Similar technology is already used as a singing aid in parts of Asia, particularly where karaoke is a popular hobby, and in Japan “synthetic vocaloid” Maika has become a popular music act, which performs with an animated avatar.
In 2010, CereProc used its technology for the first time to build a voice from past recordings for the film critic Roger Ebert.
Matthew Aylett, chief scientific officer at CereProc, told The Scotsman that the TTS synthesiser has practical applications in the music, toys and games industries.
He said: “At the moment the market is not clear, but there is a lot of potential as we’ve seen with synthetic instruments over the years. What we would need to commercialise this technology is to find a good partner.”
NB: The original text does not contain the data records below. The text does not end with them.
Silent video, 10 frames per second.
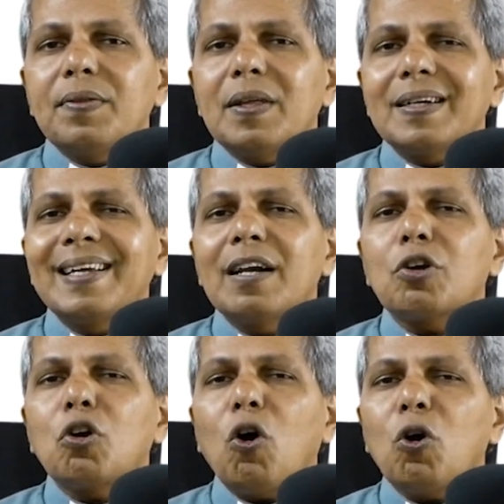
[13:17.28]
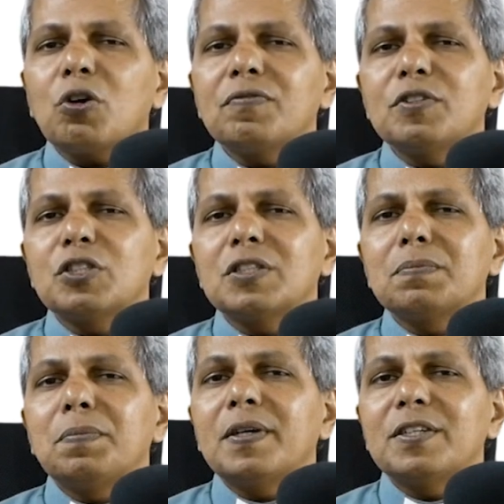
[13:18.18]
real core of his
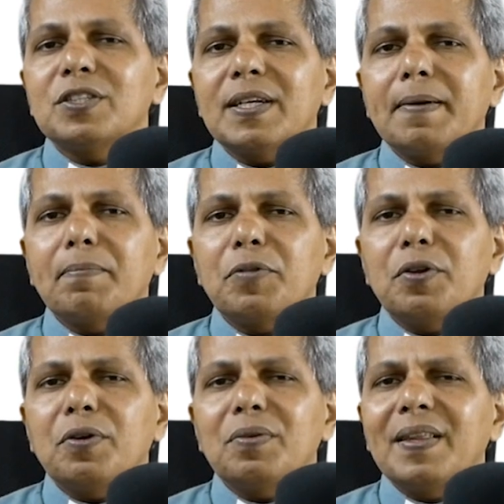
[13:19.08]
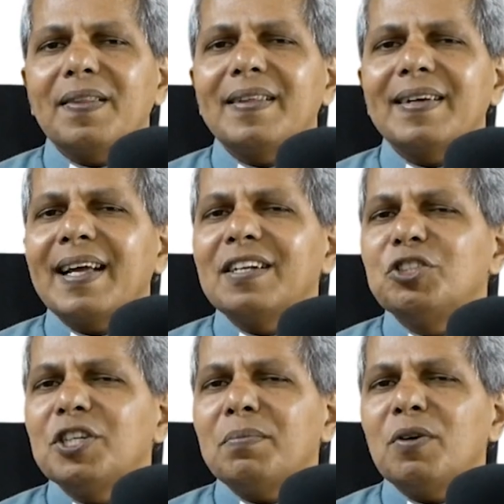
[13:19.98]
person, the real
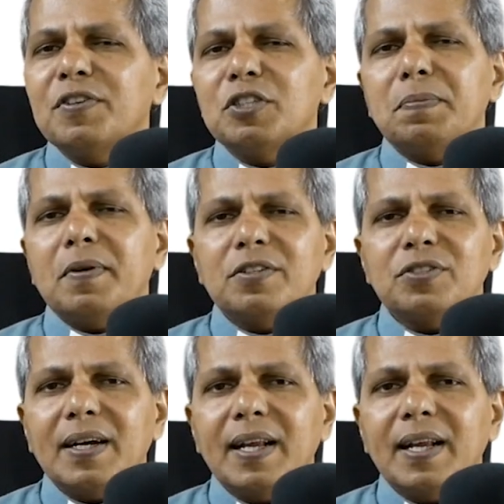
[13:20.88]
gem of his person.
The technology works particularly well for creating backing vocals, enabling musicians to produce music with fewer resources, he said, adding: : “This will probably get a mixed response, just as people had very mixed responses to pitch-changing technology, which was controversial in various ways.
“We are not trying to replace human singing. The synthesiser doesn’t know what it’s singing and one of the most fundamental elements of a human singer is that they understand the sentiment, the reality of what they’re singing. But at the same time, as computers enter the social domain, being able to do these things becomes more and more important.”
Paul Welham, chief executive at CereProc, said: “We believe strongly in continuous innovation.
“CereProc are sure to be partnering Hanson in the future, developing new expressive TTS voices with even more novel functionality.”